If a line includes "frames", copy it out of the entries.

**Information provided**
╔══
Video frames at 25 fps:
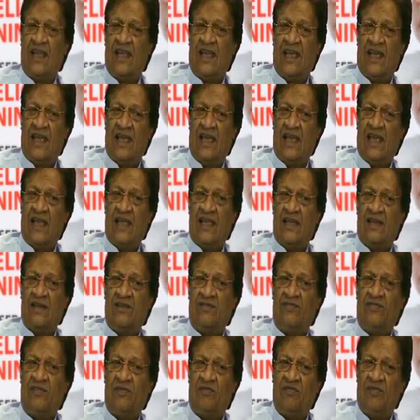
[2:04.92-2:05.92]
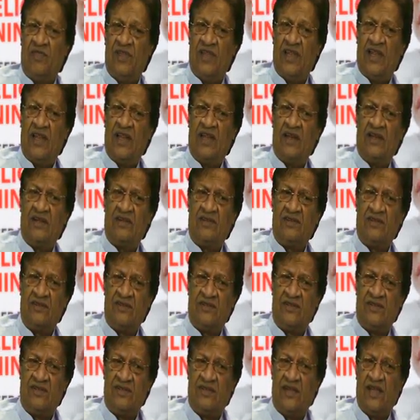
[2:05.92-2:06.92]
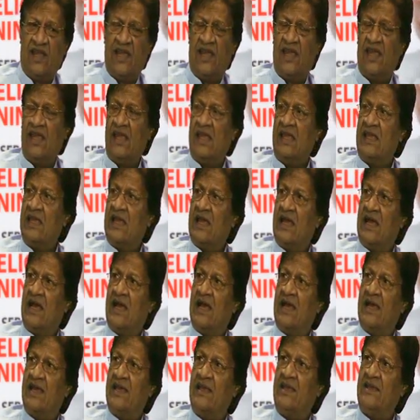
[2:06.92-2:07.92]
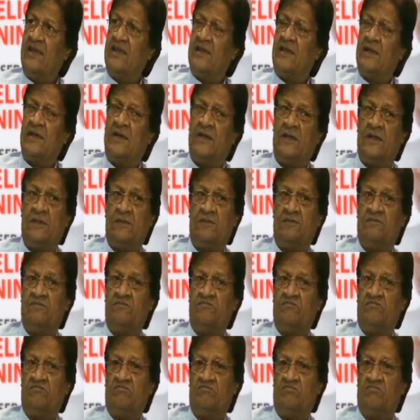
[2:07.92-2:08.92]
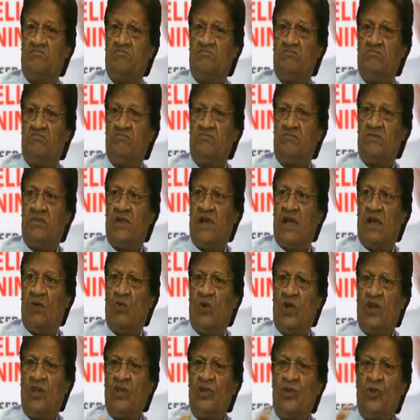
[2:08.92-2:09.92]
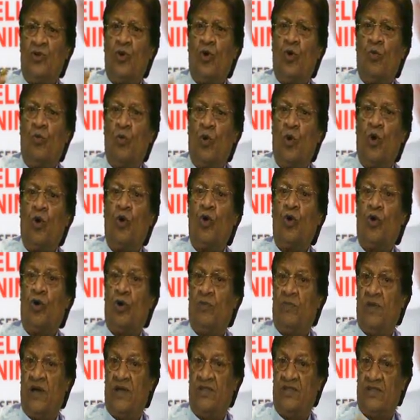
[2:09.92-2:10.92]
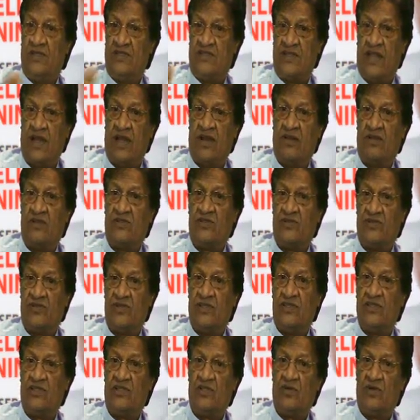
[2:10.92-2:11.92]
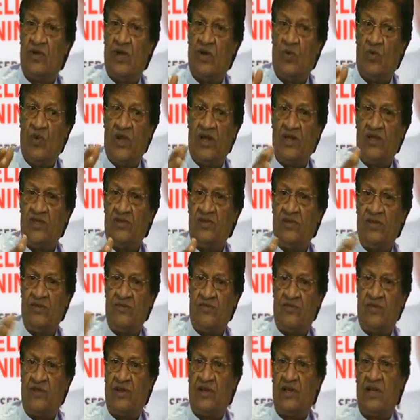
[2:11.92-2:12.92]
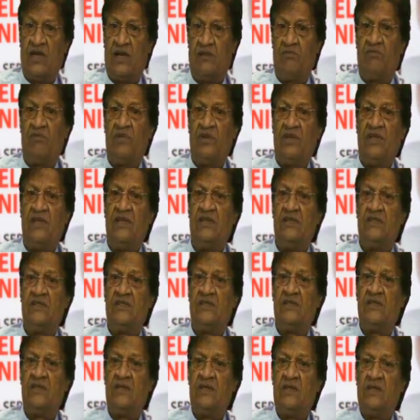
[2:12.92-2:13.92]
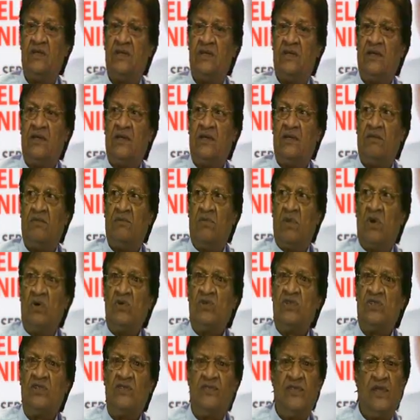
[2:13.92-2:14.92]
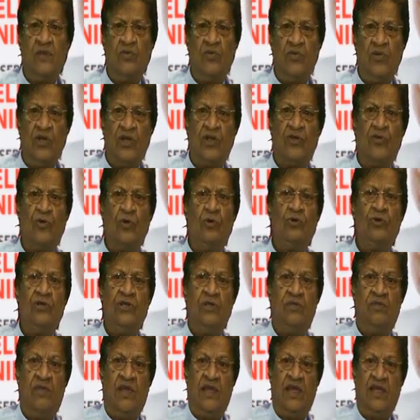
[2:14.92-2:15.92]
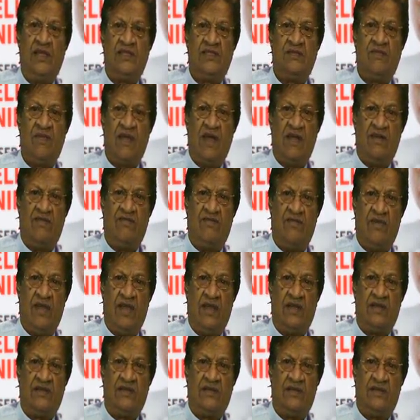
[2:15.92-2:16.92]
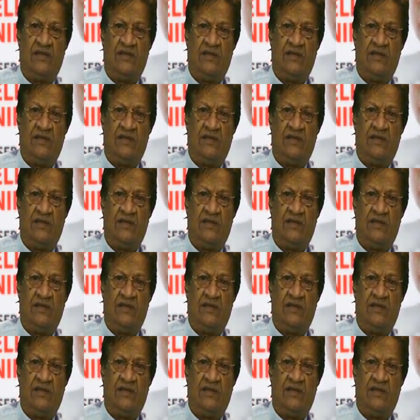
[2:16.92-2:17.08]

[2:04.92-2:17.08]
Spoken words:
And from there to today, I wanted to know more about this industry, so I went to different companies. Most of them recruited me, as a matter of fact.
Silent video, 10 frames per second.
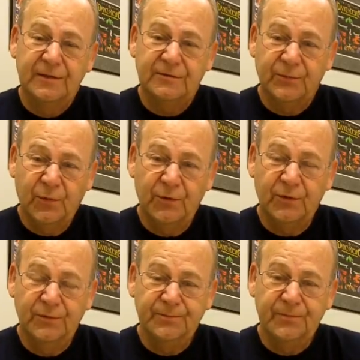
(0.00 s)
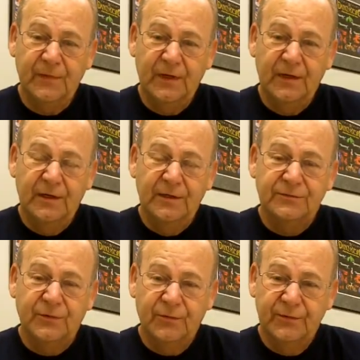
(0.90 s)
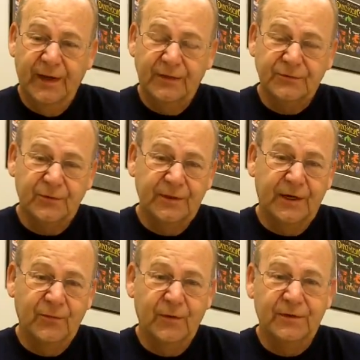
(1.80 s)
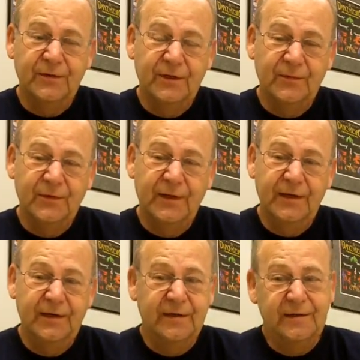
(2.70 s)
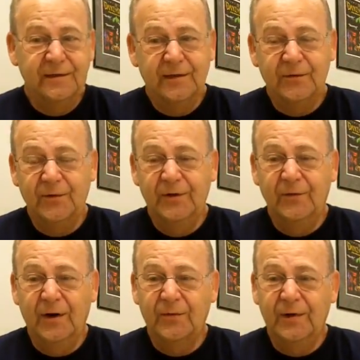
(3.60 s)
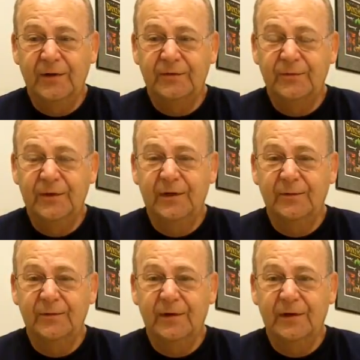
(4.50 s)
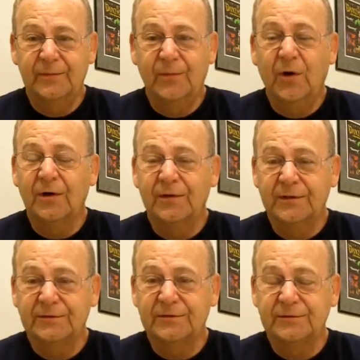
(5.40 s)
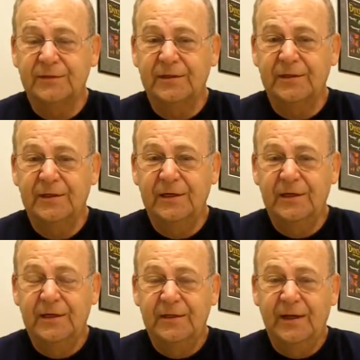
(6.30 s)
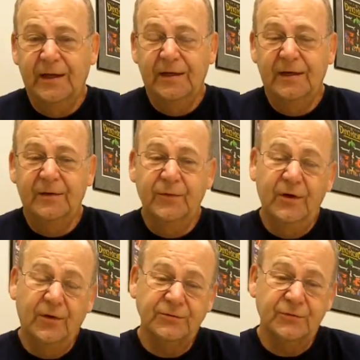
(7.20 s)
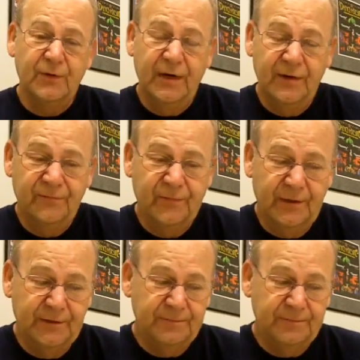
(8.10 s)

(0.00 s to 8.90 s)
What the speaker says: supporter. So naturally, I went to them, and they agreed right away to be a part of this. And then we also have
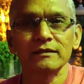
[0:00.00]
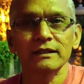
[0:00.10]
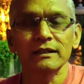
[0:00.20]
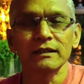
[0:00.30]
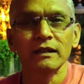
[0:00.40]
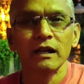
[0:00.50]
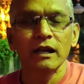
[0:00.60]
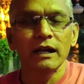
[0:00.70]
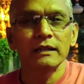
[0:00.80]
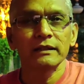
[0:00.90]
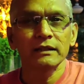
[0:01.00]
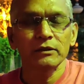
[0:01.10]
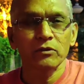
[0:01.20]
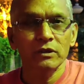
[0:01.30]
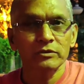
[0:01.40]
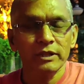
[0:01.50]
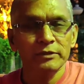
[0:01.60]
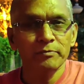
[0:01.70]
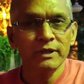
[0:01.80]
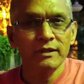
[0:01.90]
Okay. I think you also
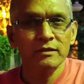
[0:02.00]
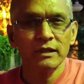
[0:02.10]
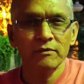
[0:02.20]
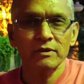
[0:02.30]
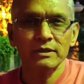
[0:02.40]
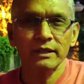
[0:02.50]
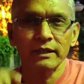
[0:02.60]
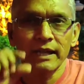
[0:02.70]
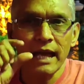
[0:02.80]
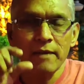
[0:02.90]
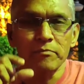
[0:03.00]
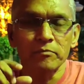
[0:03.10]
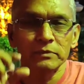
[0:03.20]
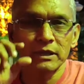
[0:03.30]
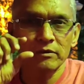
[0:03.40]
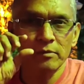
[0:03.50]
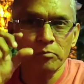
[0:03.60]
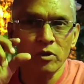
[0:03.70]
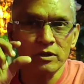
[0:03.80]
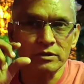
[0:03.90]
experienced there was a gap, there was a
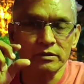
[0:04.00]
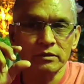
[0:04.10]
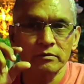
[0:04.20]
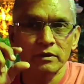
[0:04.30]
pause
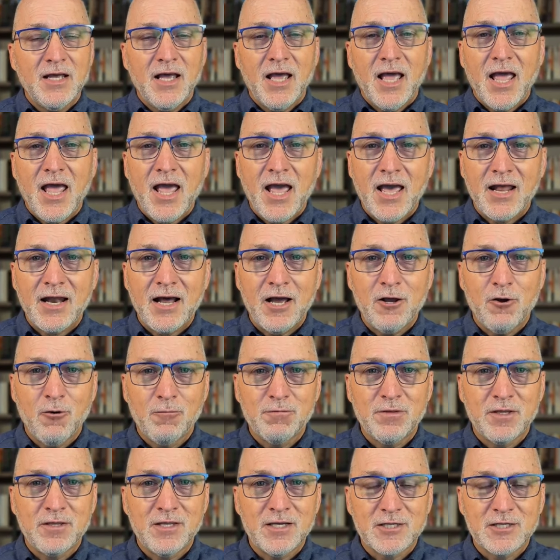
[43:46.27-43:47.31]
And I hope
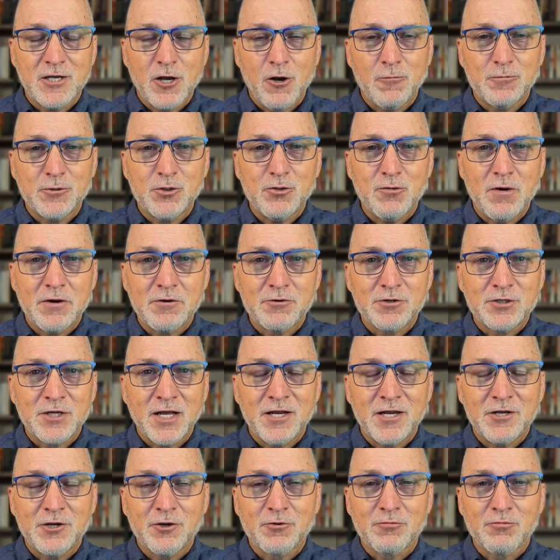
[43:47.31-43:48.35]
that this helps you
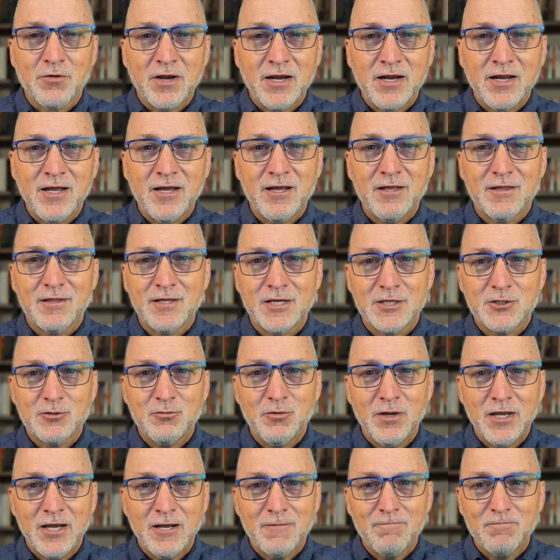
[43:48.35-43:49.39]
understand your reading this
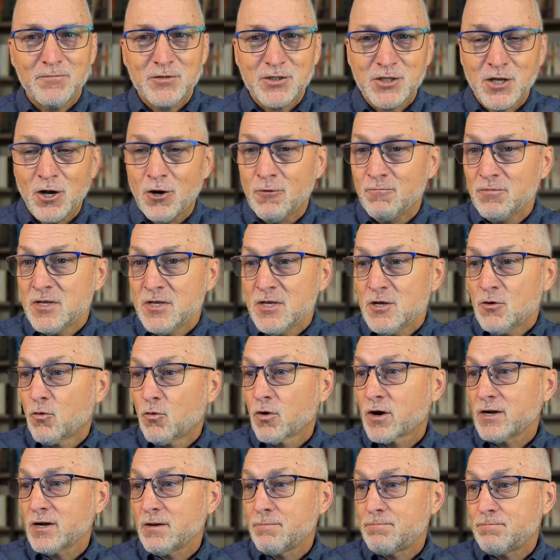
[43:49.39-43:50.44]
week. So we're
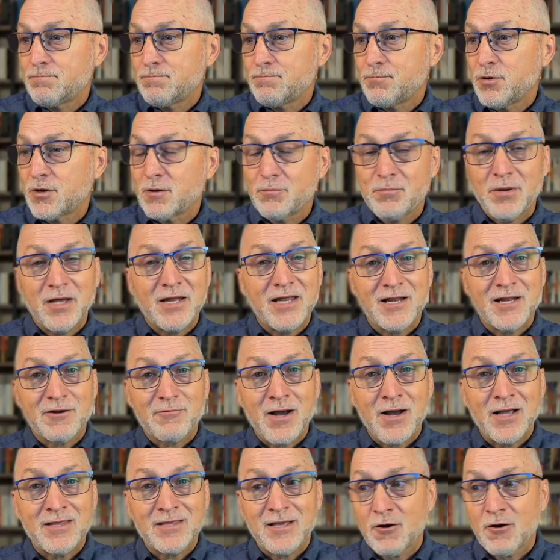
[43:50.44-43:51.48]
going to put a pin in it
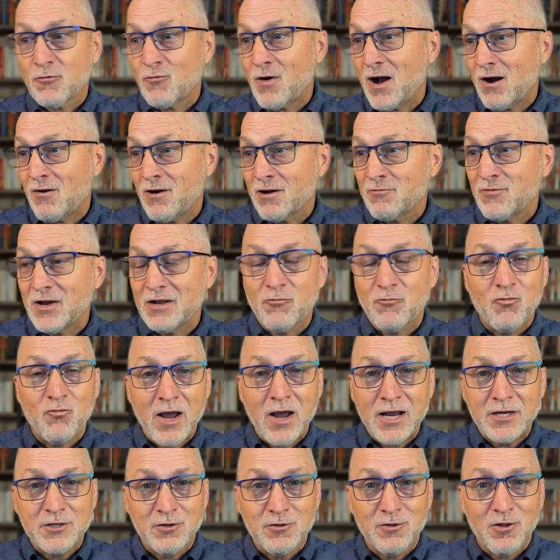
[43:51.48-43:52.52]
right there. Wow, I went way
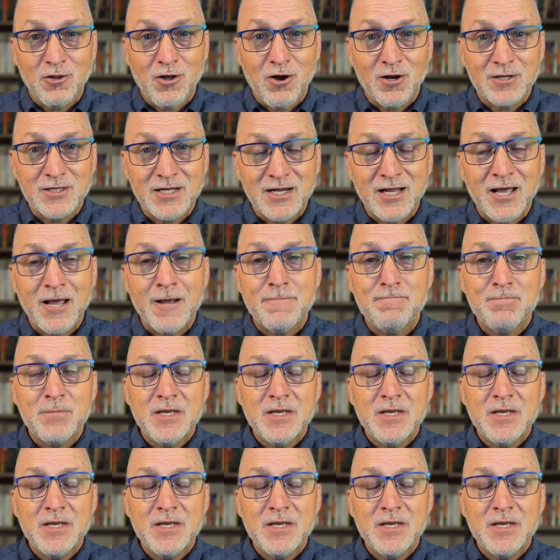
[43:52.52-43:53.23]
too long today.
╚══
**Task answer**
Video frames at 25 fps:
Silent video, 10 frames per second.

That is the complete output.